Please, from the entries below, transcribe exactly the lines that begin at the line with "[8:19.09-8:19.89]" and end at the line with "Verbatim transcript: accessible", without the pictures.

> **Information supplied**
- - - - - - -
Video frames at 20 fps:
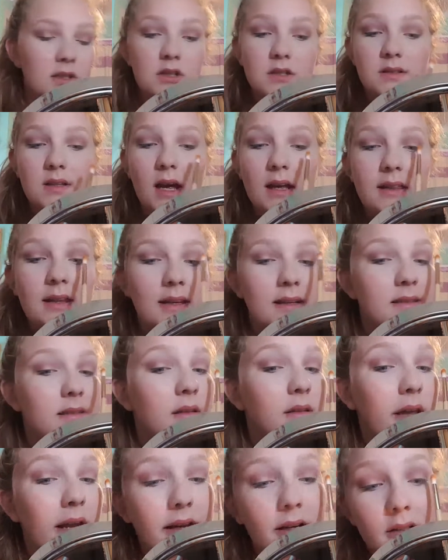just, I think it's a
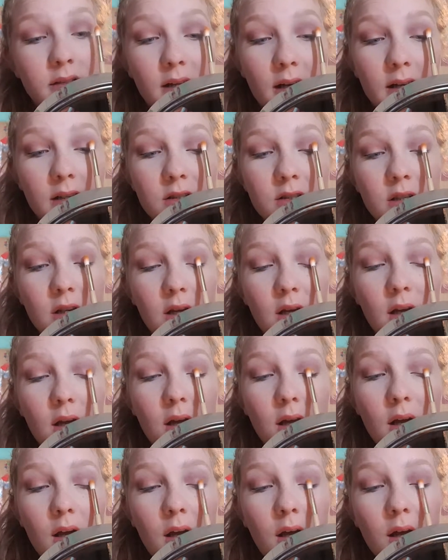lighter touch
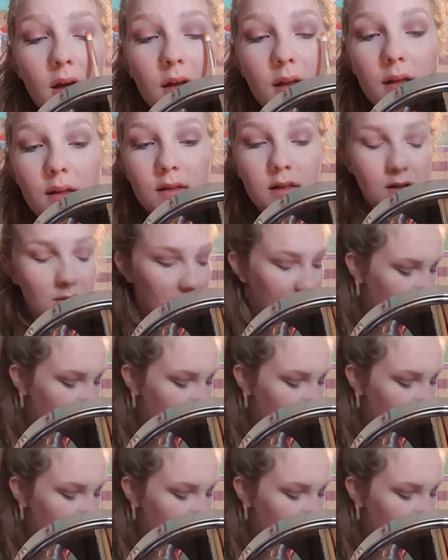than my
- - - - - - -
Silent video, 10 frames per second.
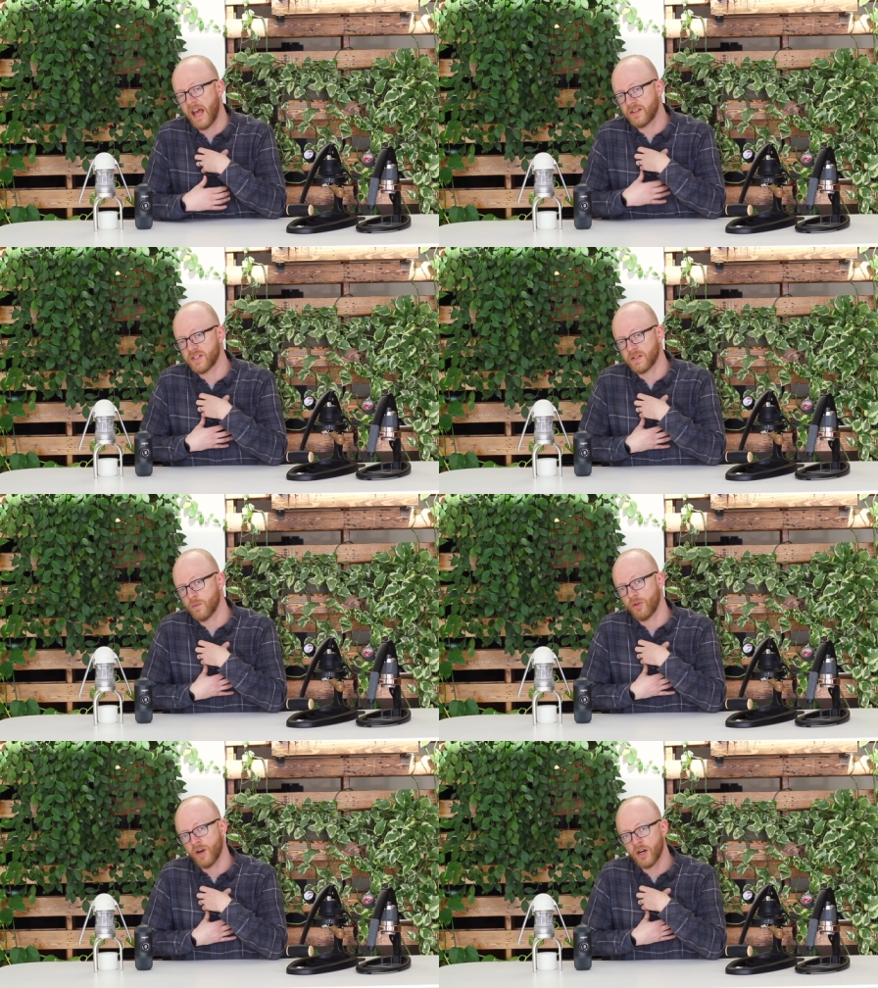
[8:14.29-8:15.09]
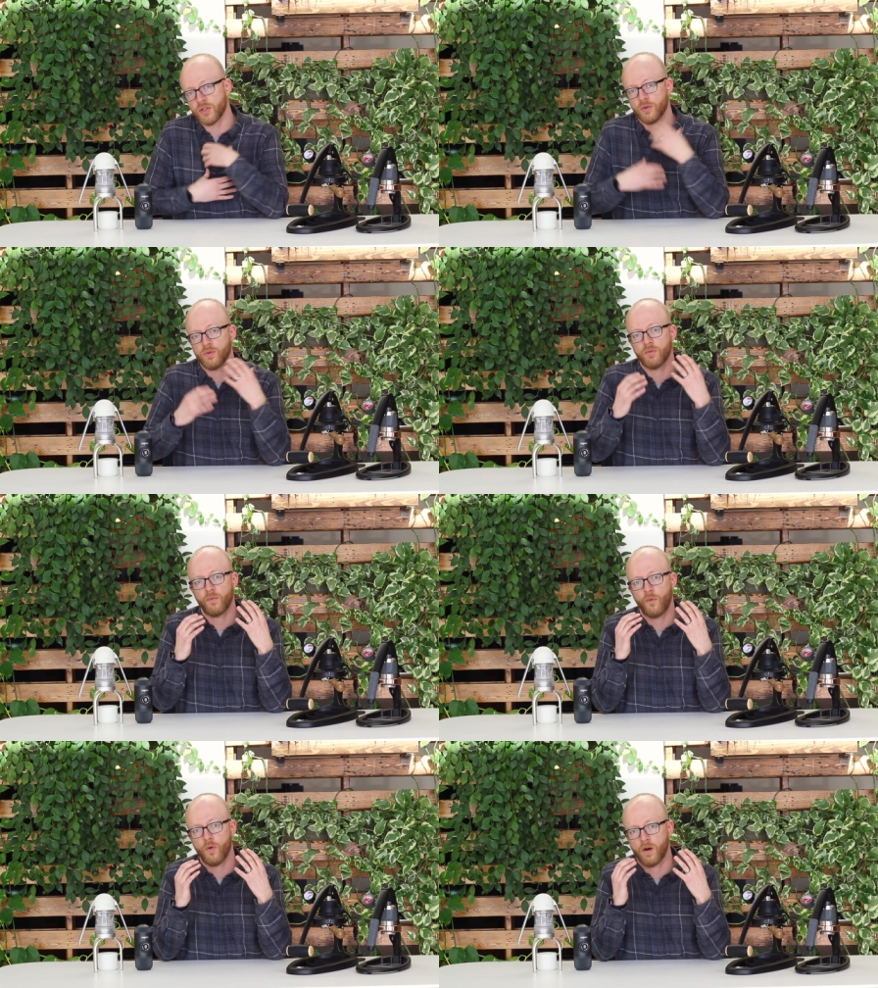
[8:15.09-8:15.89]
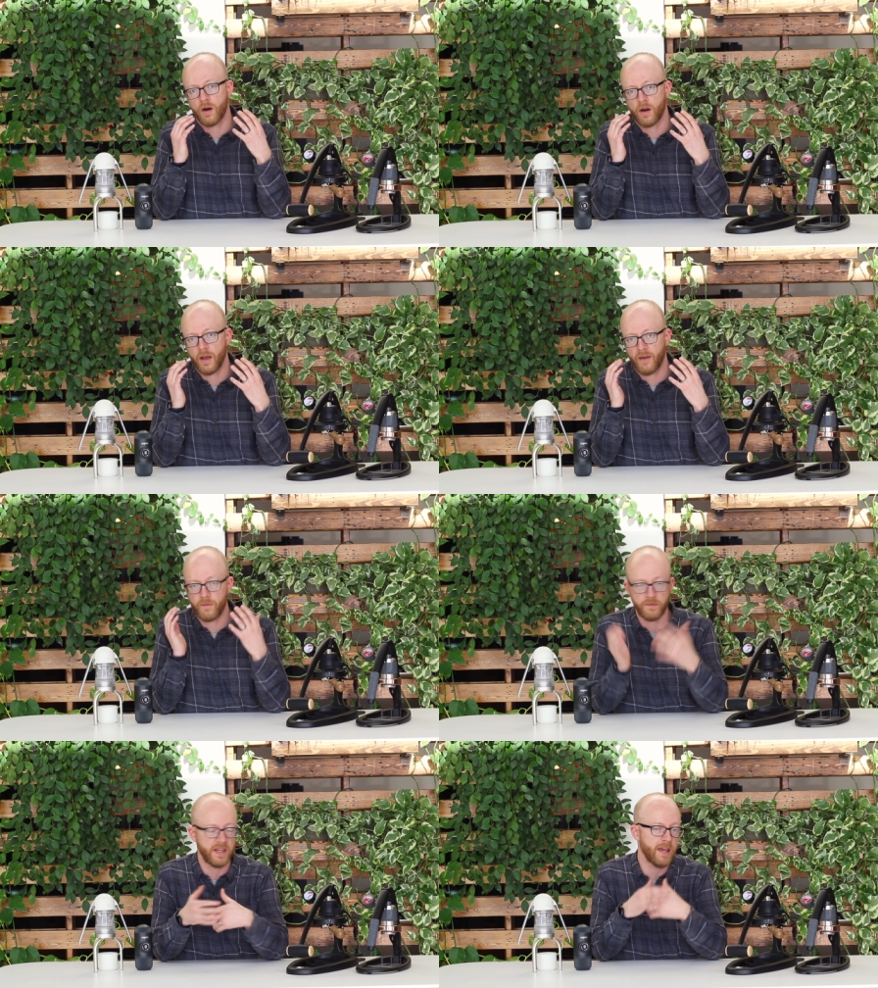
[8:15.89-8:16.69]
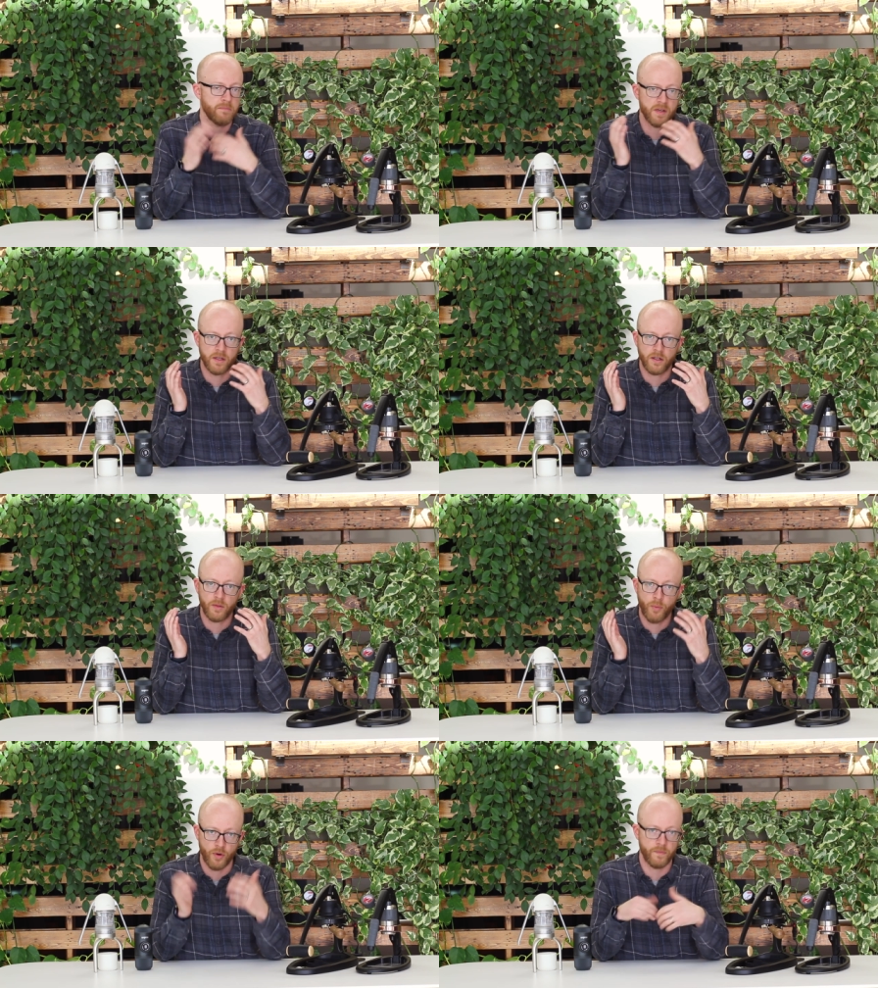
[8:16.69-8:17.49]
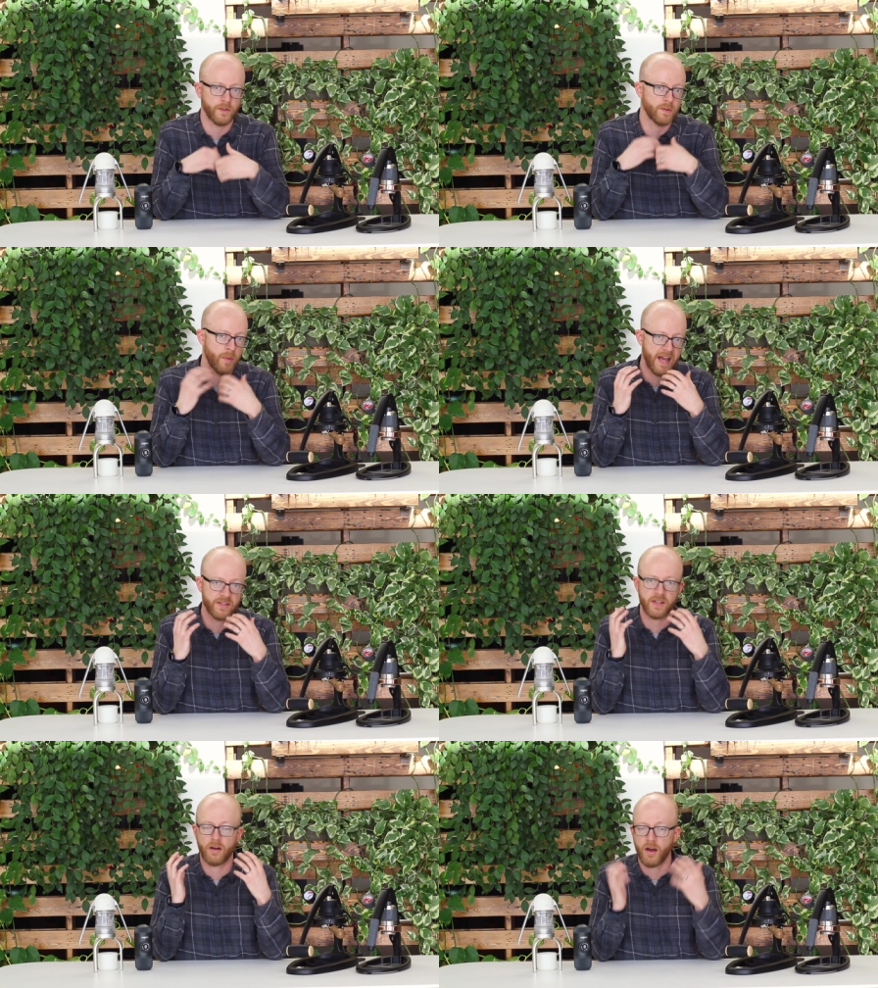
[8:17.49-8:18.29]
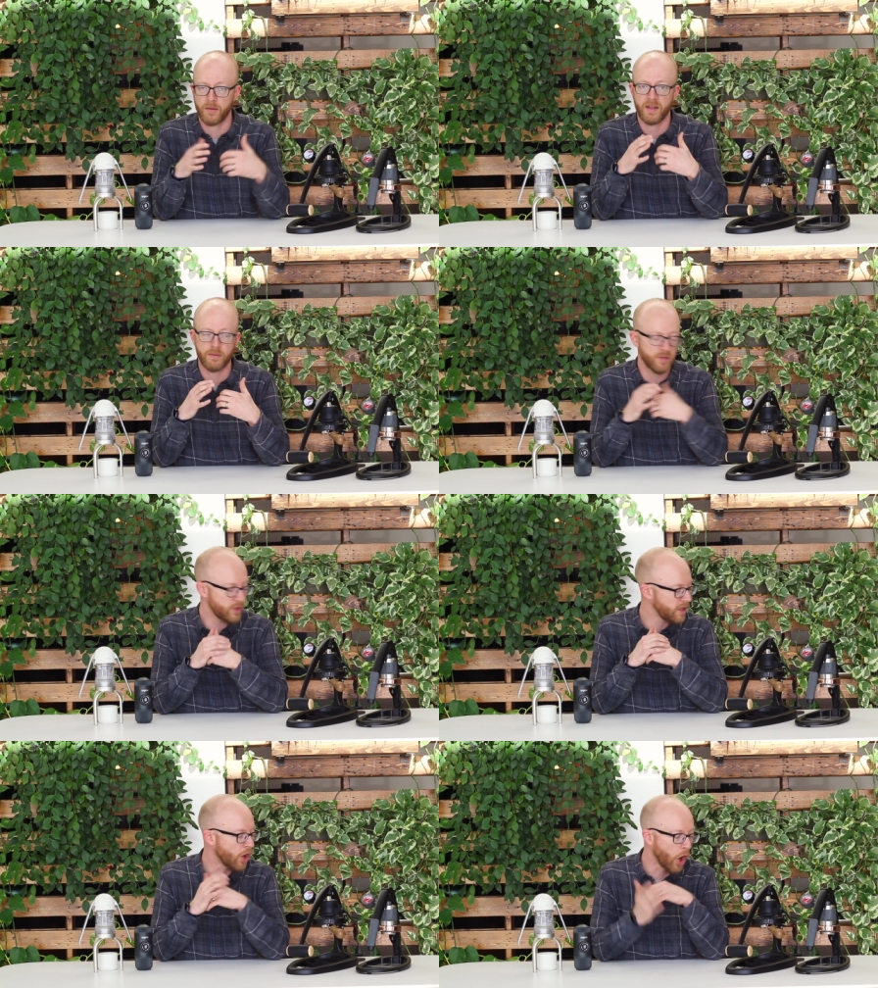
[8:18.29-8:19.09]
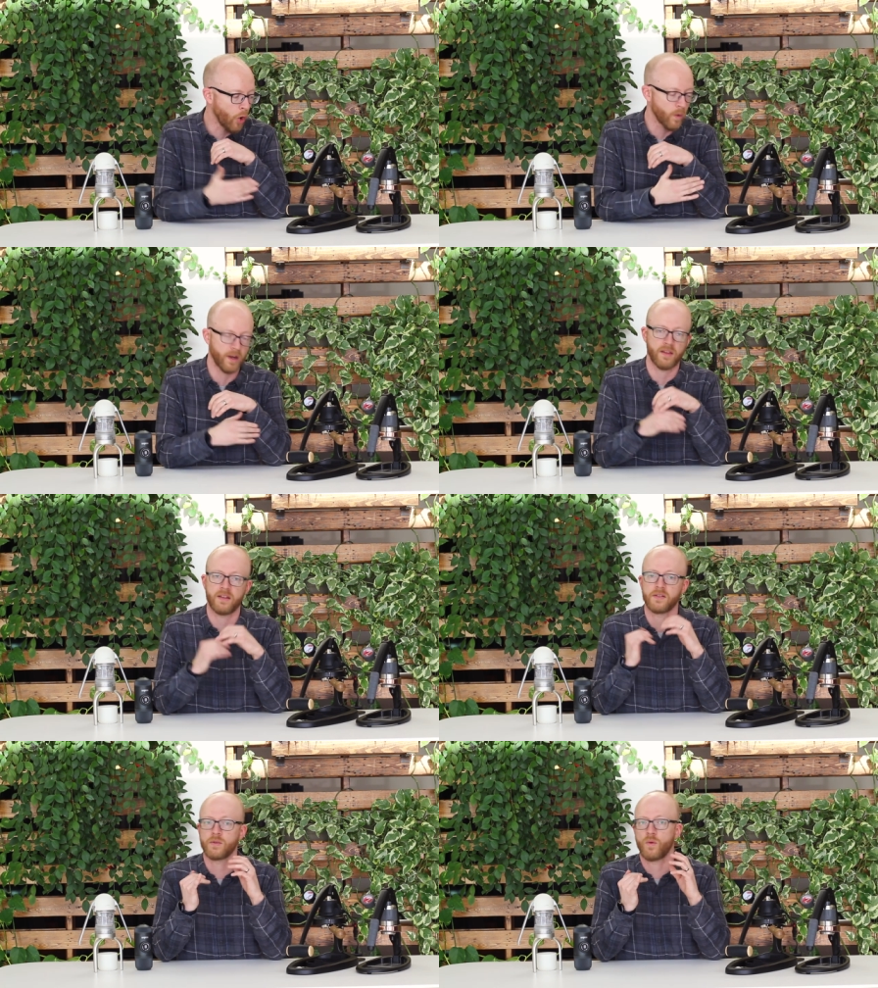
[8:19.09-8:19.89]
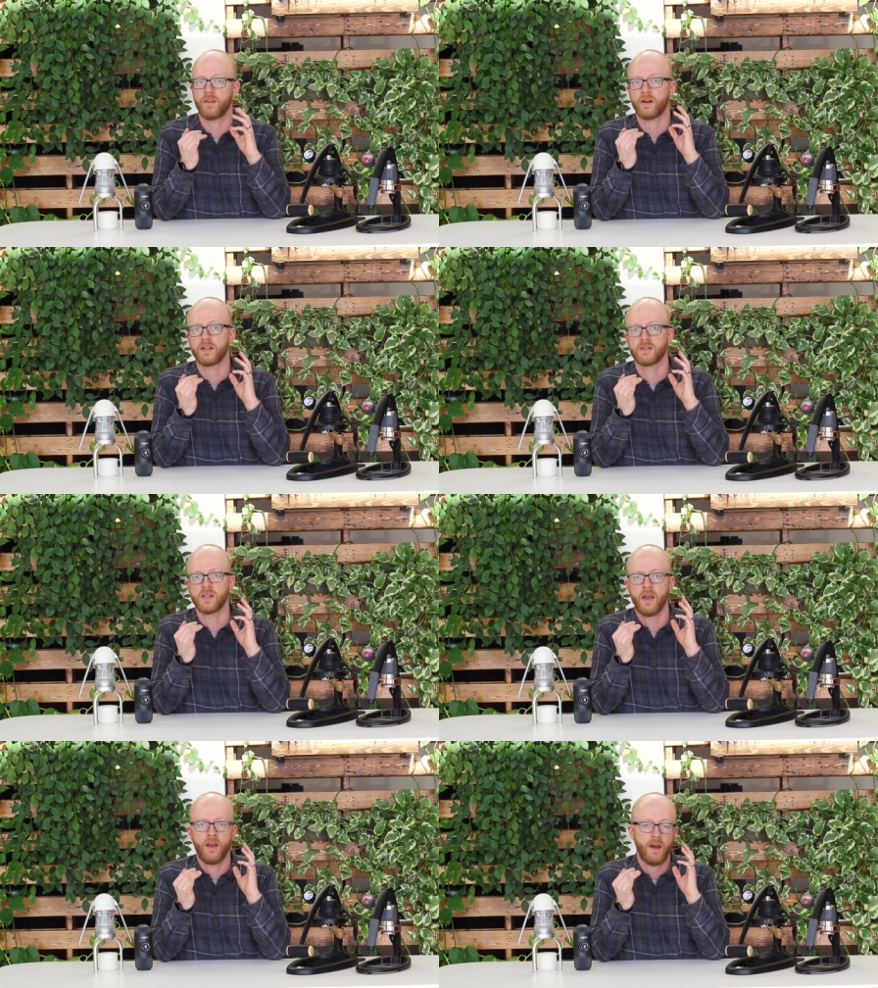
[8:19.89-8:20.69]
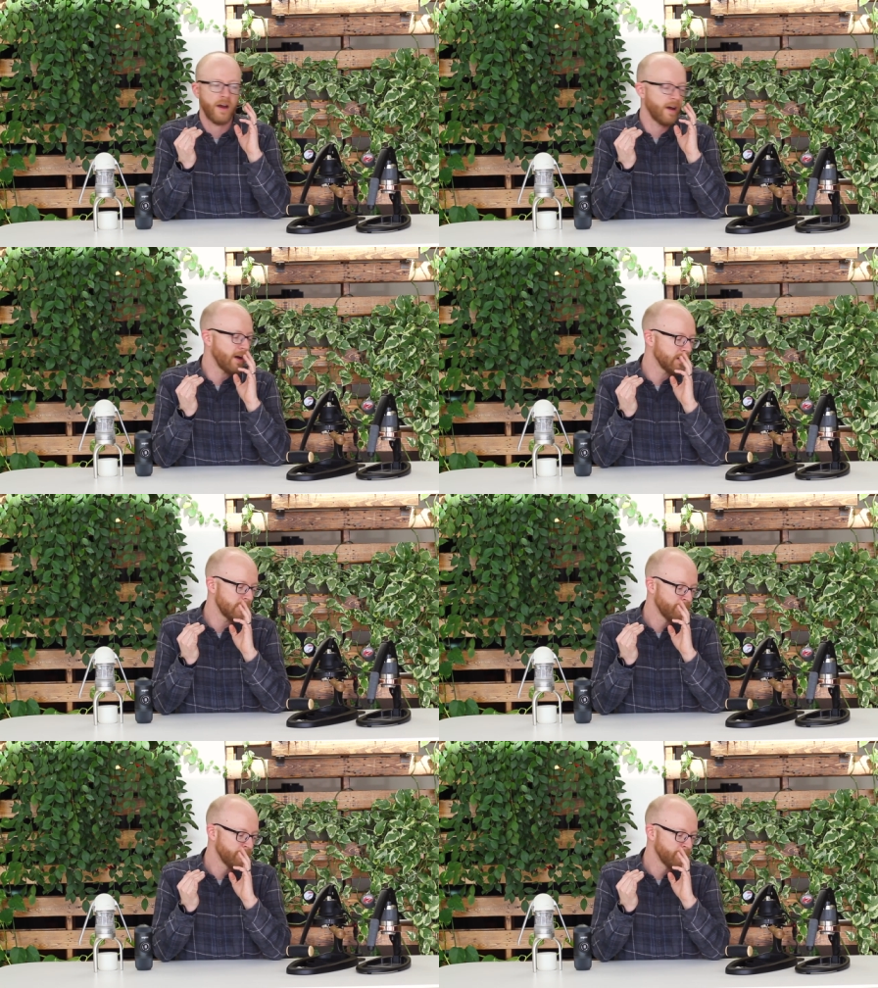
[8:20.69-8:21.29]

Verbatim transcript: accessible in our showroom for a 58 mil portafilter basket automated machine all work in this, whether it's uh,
- - - - - - -
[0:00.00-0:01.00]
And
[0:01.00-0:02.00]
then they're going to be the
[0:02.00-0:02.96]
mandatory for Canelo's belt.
- - - - - - -
> **Answer below**
[8:19.09-8:19.89]
[8:19.89-8:20.69]
[8:20.69-8:21.29]

Verbatim transcript: accessible in our showroom for a 58 mil portafilter basket automated machine all work in this, whether it's uh,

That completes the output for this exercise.